The groups filed a lawsuit against the Education Department, accusing it of violating the Freedom of Information Act by failing to release information about the department’s debt collection policies and its oversight of the private companies hired to collect student loans.

Among the questions that the groups are seeking to answer, they said, is whether the Education Department’s debt collection practices disproportionately affect borrowers of color, who are more likely to have student loan debt in the first place.

The department’s preliminary response to their public records request, which was filed last May, indicates that the department does not monitor its debt collection program for racial disparities. The Office of Federal Student Aid “does not track race or data related to race,” a department official wrote in a letter.

The public records request filed by the two groups last May also seeks the department’s policies for using -- and instructing its debt collectors how to use -- the various tools it has to collect student loans from borrowers who default, such as wage garnishment, tax refund offsets and other methods.

The department earlier this month provided more than 1,700 pages of documents that responded only to parts of the groups’ 20-part Freedom of Information Act request. Even so, those documents were “heavily redacted,” the ACLU and NCLC said. The department did not provide any documents in response to some of the requests.

“The Department of Education is acting like it has something to hide,” Rachel Goodman, a staff lawyer with the ACLU’s Racial Justice Program, said in a statement. “The public has a right to know how a taxpayer-funded agency handles debt collection to ensure it is done in a fair and nondiscriminatory way.”

Dorie Nolt, the department's press secretary, said in an email that officials were “reviewing the FOIA request sent by these organizations to determine if more information can be provided on this topic. The singular goal of our student loan program is to help all students get a degree that sets them up for success, and we take the treatment of our borrowers -- particularly historically underserved students -- very seriously.”

Also at issue in the lawsuit is the public availability of a voluminous manual that the Education Department provides to the companies it hires to collect student loans on its behalf. The document instructs the department’s debt collectors on how to interact with borrowers. The department told the ACLU and NCLC earlier this month that it was still making a decision on whether to release that specific document. But the department has previously cited the law enforcement exemption in the Freedom of Information Act as a reason why it will not fully release the manual.
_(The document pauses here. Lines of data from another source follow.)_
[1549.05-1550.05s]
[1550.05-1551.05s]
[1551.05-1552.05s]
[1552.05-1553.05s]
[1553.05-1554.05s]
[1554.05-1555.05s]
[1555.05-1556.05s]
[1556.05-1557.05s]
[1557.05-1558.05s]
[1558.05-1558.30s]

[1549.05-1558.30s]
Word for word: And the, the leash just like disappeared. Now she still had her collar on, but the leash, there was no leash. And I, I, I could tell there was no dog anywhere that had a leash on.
The ACLU and NCLC argue in their lawsuit that the department’s use of the law enforcement records exemption to withhold from the public other, similar information about its debt collection program is “straightforwardly unlawful.”
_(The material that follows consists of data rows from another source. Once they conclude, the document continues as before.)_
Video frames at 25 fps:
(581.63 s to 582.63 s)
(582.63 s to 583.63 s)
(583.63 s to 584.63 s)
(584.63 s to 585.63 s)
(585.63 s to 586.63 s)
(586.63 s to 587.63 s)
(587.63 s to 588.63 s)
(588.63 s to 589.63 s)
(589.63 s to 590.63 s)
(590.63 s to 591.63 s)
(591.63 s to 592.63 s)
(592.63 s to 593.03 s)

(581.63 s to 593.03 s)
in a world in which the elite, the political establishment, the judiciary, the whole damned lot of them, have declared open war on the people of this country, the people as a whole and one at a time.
If the lawsuit moves forward, a federal judge could evaluate for the first time the department’s argument that parts of the debt collection manual are law enforcement records that it can keep secret under the Freedom of Information Act.

Inside Higher Ed obtained an unredacted copy of a previous iteration of that document -- which is available here -- but the document has since been significantly revised by the department several times. The department previously posted the entire manual on its website, but took it down after a reporter wrote about it.

The Education Department has come under criticism before from consumer groups, Senate Democrats and its own inspector general for not properly overseeing the companies it hires to collected defaulted federal student loans.

Inside Higher Ed reported earlier this month that the Education Department recently rehired two of the five debt collection agencies it said last year would be fired for misleading student loan borrowers.

The National Consumer Law Center also filed a Freedom of Information lawsuit against the Education Department in 2014 after it failed to turn over data showing the performance of its private debt collection firms, including borrower complaints against the companies and the amount of bonuses they received. The department ultimately provided the data, which the center analyzed in a report.